The potential doom scenario has made me wonder how much the Yankees would have benefitted from adding a more solid backup catcher this off-season. As it stands, if Posada gets hurt the Yankees will have Francisco Cervelli and his 106 career plate appearances playing every day, with journeyman Mike Rivera backing him up. That means the Yankees would go from having catchers well above replacement level, perhaps five or six wins combined, to catchers much closer to replacement. A Cervelli/Rivera combination might produce 2 WAR, a steep drop-off from Posada/Cervelli.

Unfortunately, acquiring a competent backup isn’t as easy as it might sound. If a catcher can hit, chances are he’ll find a starting gig somewhere, or else find a team with a weak incumbent he can supplant with a quality performance. The only way, then, for a team with a starter like Posada to acquire a viable backup is via trade. We did see one such trade this off-season, when the Indians traded Kelly Shoppach to the Rays after he realized a drop-off from his 2008 numbers. So why didn’t the Yankees make a more aggressive play for Shoppach, knowing that he could probably fill the starting role more capably than Cervelli?

Catchers like Shoppach, even after a down year, don’t come cheap. If the Yankees wanted to acquire him, and assume the risk that he won’t recover to his 2008 form, they’d have to sacrifice a player or players on the farm. While teams can benefit from trading prospects for veterans, such deals have to come in the right situation. The Yankees only have so many farmhands they can trade to fill holes on the major league roster, and acquiring a backup catcher just isn’t that high on the priority list.
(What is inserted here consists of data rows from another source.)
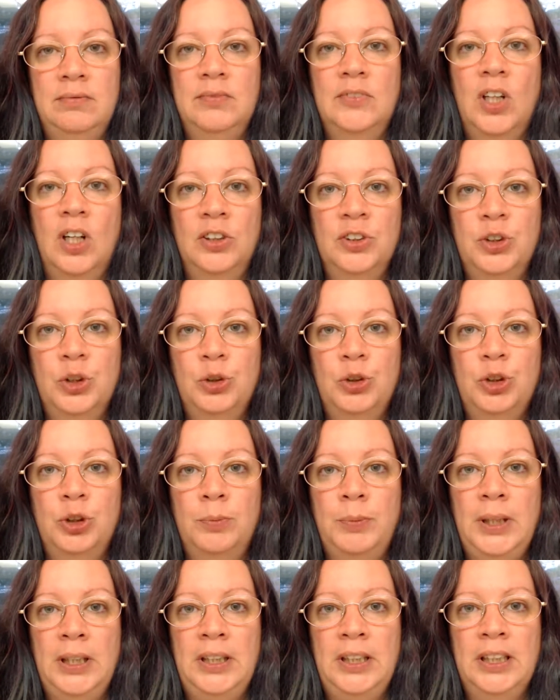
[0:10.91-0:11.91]
on social
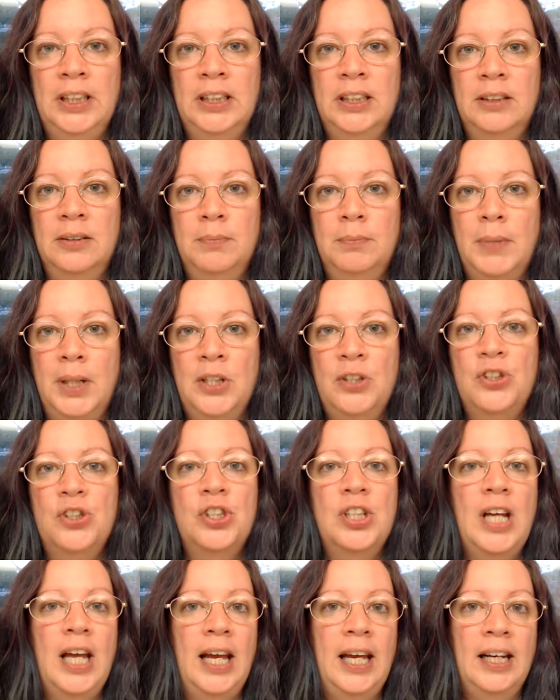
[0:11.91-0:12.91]
media much
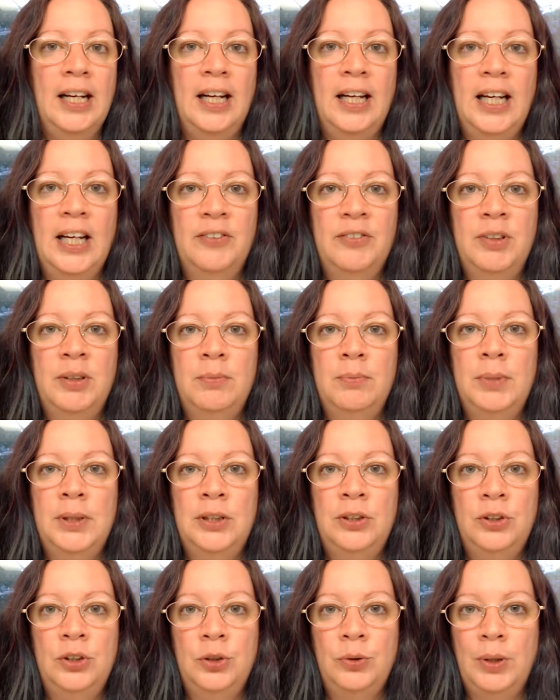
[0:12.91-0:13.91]
and I haven't
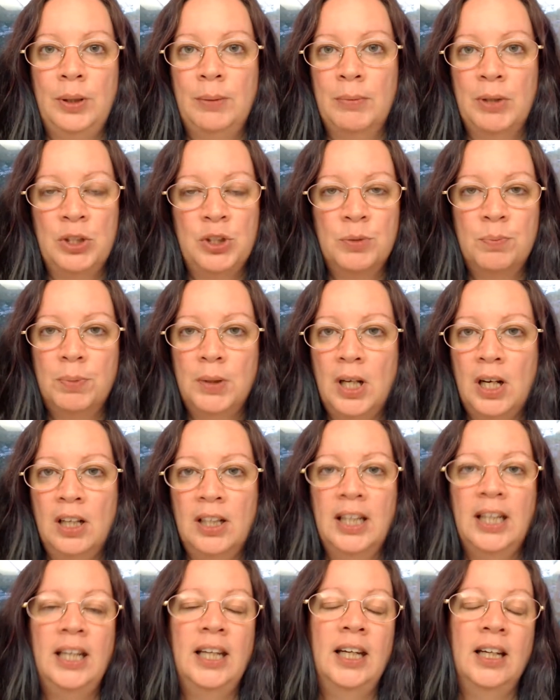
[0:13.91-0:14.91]
been doing much
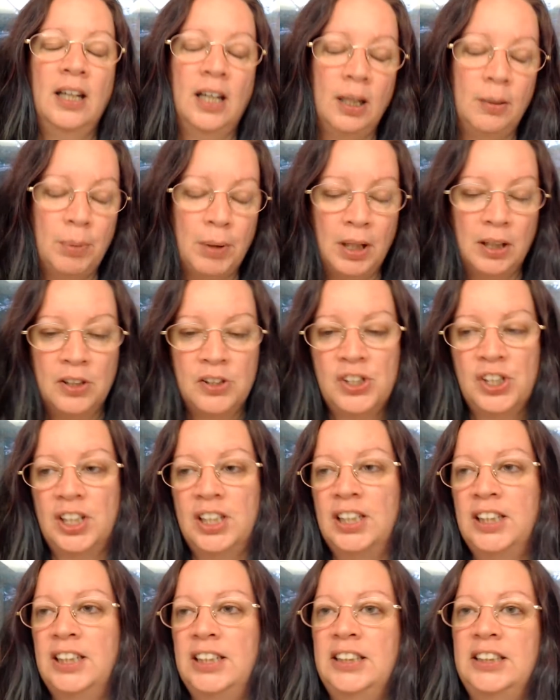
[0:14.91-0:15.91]
blogging. I
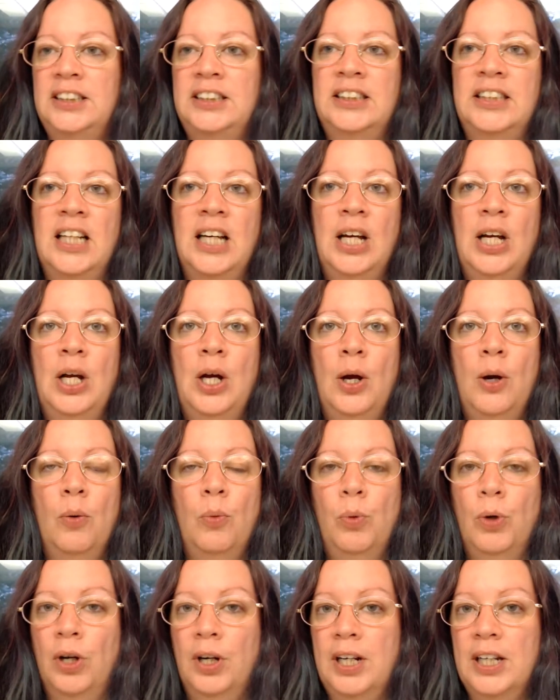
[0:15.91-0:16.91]
apologize.
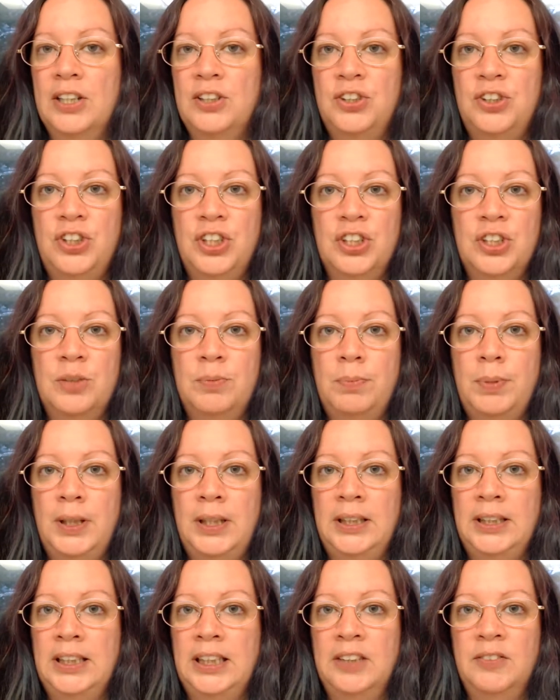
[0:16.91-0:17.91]
Work has just
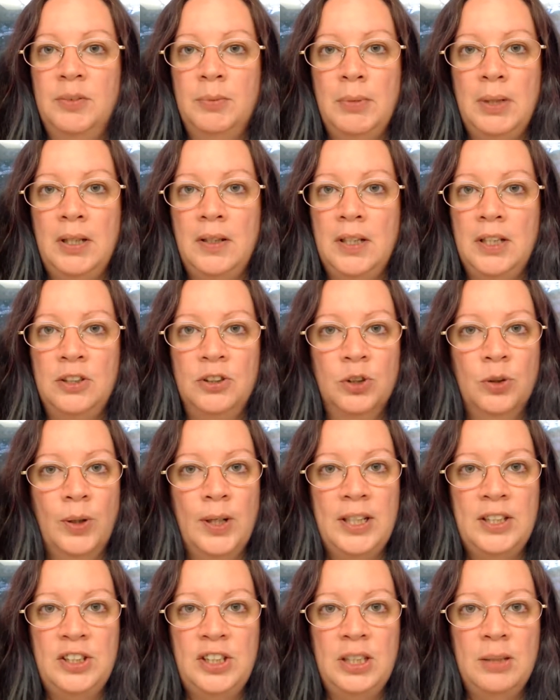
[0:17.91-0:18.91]
been giving me these
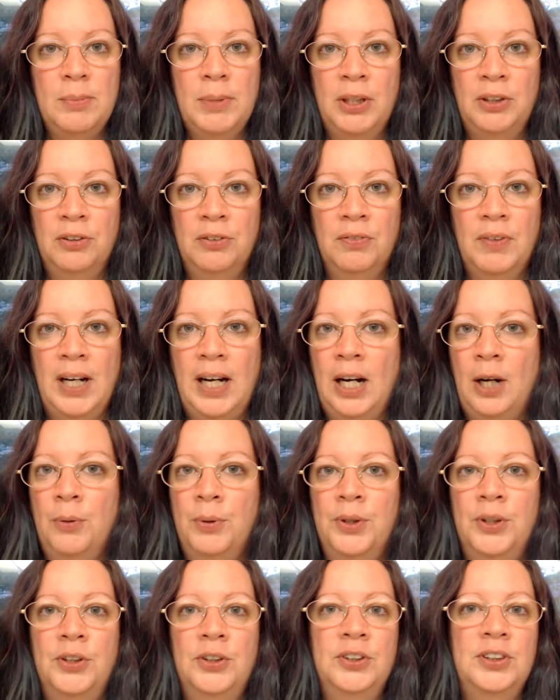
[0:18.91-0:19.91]
crazy amount of
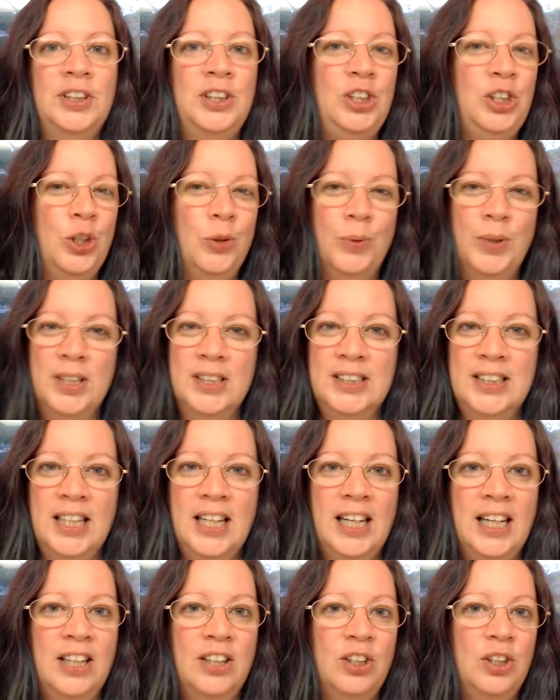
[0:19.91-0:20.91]
hours, and you know what it's
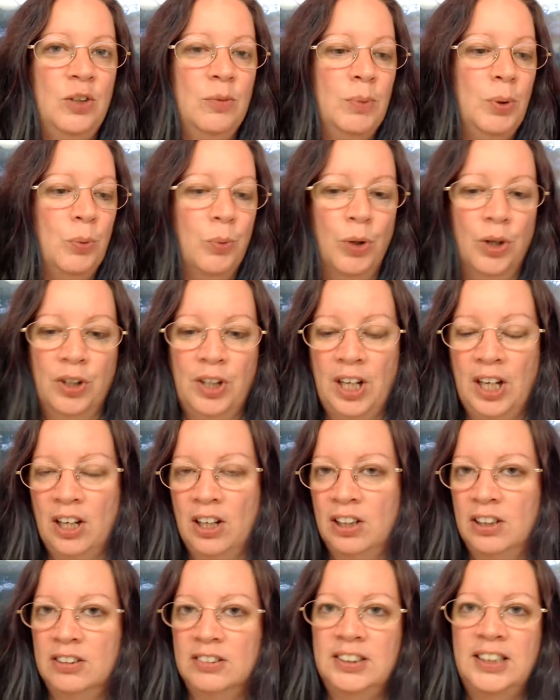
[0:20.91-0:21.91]
like. You've been working
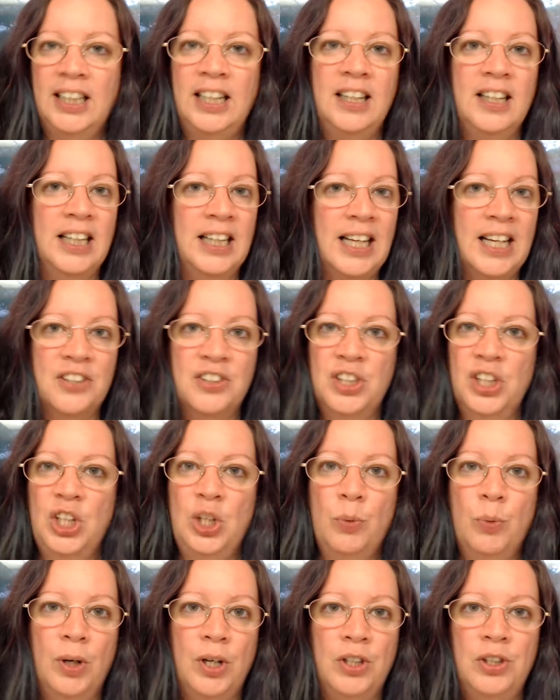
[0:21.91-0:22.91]
all day. The last thing you
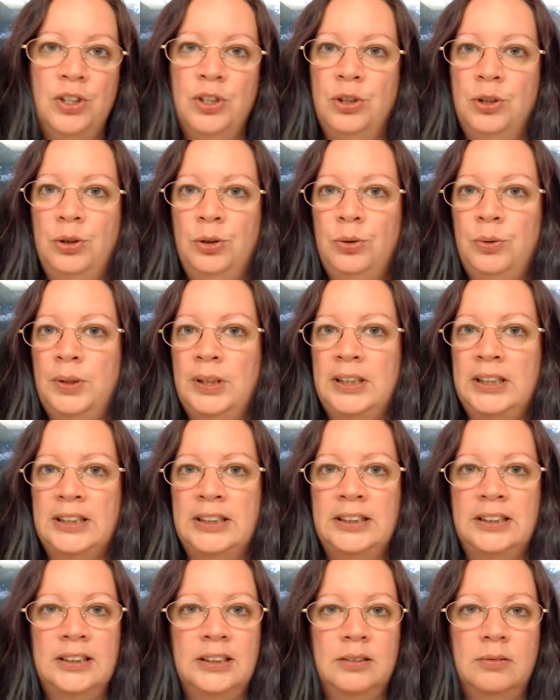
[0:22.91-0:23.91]
want to do
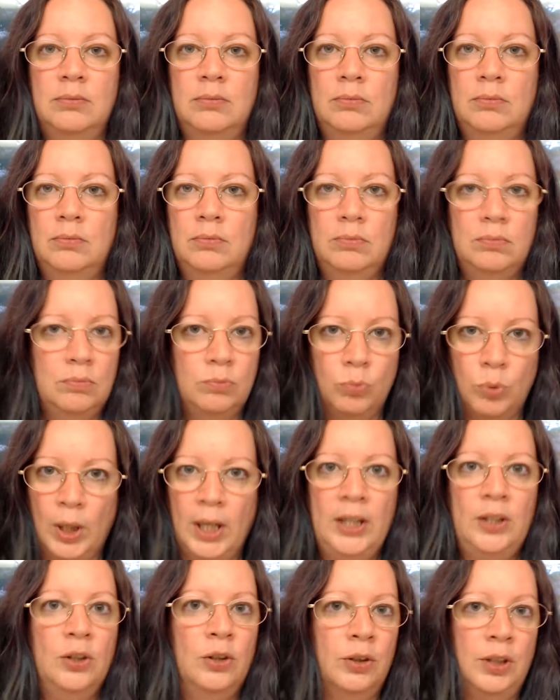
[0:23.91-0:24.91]
is
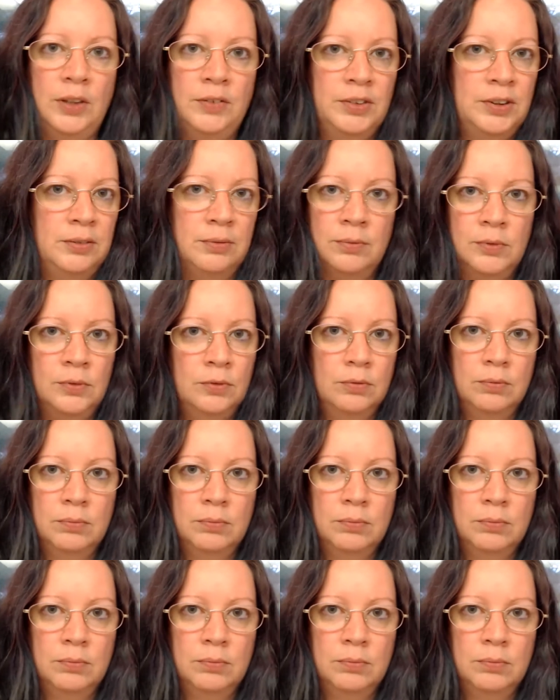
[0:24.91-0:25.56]
write or even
Perhaps it moved a bit higher this year because of the risks Posada poses, but not high enough to sacrifice someone like, say Zach McAllister or Ivan Nova.

While having a more reliable backup catcher would have been nice, the upgrade wasn’t worth the acquisition cost. If Posada’s performance declines or he gets hurt the Yankees will suffer a bit with Cervelli behind the plate, but it’s not a total loss. While he’ll never be Posada with the bat, Cervelli looks like a very good defensive catcher. That will close the performance gap between the two. For now, the Yankees will have to rely on Posada to catch another 100, 110 games. With their minor league catchers moving up the ranks, it might be the last year they need him to take on that workload.